British industry is getting increasingly spooked by the high costs of housing and its propensity to erode the UK’s – and especially London’s – competitive edge, both at home and abroad in the global market, as employees struggle to afford a house.
Ahead of the upcoming 2015 general election, the major political parties are ramping up their campaigning efforts, which has the CBI concerned.
According to the CBI, property prices in the UK have been rising steadily. Housing transactions are “picking up firmly” even if they are still 29% below their pre-crisis peak in 2006. London property prices are 25 percent over their peak in 2008, but prices for the rest of the UK (without London) are still 2 percent below their pre-recession high.
Inflation in the housing market is predicted to reach 8.2% this year (up from 3.6% in 2013) and 5.1% the next year, according to the report.
“We have to be alert to the risks posed by unsustainable home price inflation, and the [Bank of England’s] Financial Policy Committee is set to intervene when necessary,” said John Cridland, the CBI’s director general.
“As yearly house price inflation figures have hit double digits on certain metrics, housing has returned to the focus.

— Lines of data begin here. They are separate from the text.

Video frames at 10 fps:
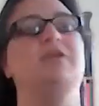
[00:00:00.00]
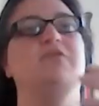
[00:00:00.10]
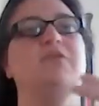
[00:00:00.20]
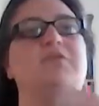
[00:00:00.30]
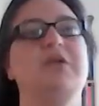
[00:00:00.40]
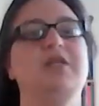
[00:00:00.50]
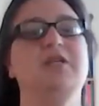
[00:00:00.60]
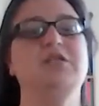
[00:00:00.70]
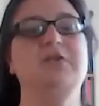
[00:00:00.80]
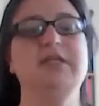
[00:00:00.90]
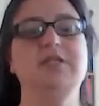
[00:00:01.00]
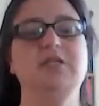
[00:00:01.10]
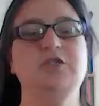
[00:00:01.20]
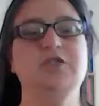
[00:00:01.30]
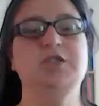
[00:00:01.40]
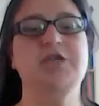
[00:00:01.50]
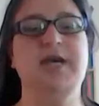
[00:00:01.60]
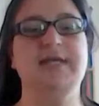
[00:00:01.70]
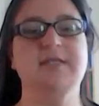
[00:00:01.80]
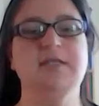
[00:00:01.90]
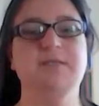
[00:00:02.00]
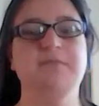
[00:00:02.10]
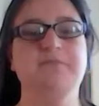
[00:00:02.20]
for breathing straight into the chest.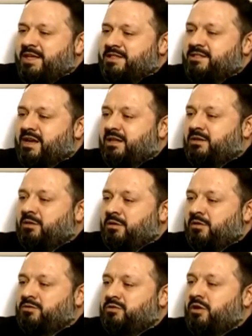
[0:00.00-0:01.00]
Israel took
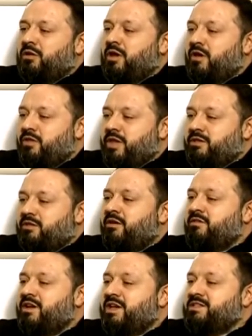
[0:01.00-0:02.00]
control of that
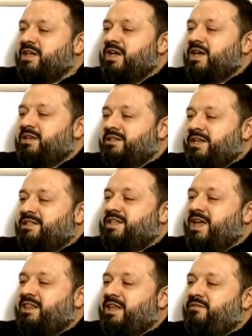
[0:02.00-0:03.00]
areas, since
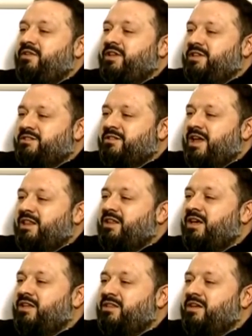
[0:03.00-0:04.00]
they live in Israel,
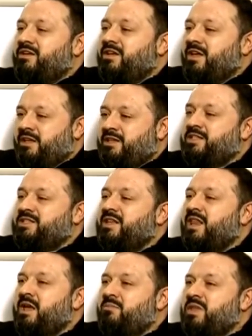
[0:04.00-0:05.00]
it is
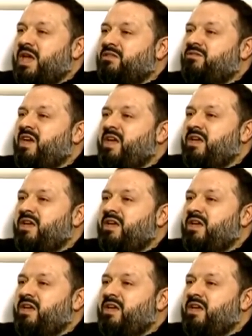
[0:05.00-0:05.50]
claimed that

Even while sales of single-family homes are still down by about 30% from their 2006 peak, the trend is encouraging.
“Although London house prices have risen 25 percent above the 2008 peak, this has in part been fuelled by foreign cash buyers. Outside London, prices remain roughly 2 percent below peak estimates with an even wider disparity when you move outside the South East.”
Katja Hall, the CBI’s chief policy director, said: “We’re a year away from the general election and politicians must stick with what’s working. That requires the incoming administration, of whatever colour, keeping the deficit reduction agenda on track. It must also face the UK’s economic issues and not shirk the tough decisions, like as restructuring public services.
“Political positioning must not be allowed to stifle investment, whether it’s an unrealistic immigration target, unjustified interventions into specific markets, flirting with leaving the European Union, delaying vital long-term infrastructure projects or restricting labour market flexibility.
“Pre-election pledges should not deter overseas and home-grown investors and entrepreneurs, nor limit a future government’s ability to deliver prosperity in the UK.”
High housing costs are considered the second greatest barrier to competitiveness in London by businesses. About a quarter of the CBI members polled in the most recent KPMG London Commercial Survey said it diminished London’s status as a global business hub.
A senior policy advisor at the CBI told Shelter’s blog yesterday that CBI members don’t seem to care about how many new homes we can’t build fast enough, and how that affects the price of homes.
Because of the shortage of new homes to buy and the high rents in London and the surrounding area, skilled people who want to establish a base in the city are being discouraged from doing so.
More than 60% of those polled stated that rising housing costs and a scarcity of qualified candidates are deterring employers from hiring entry-level workers, while 55% said the same about hiring mid-level managers and 23% said the same about hiring senior staff.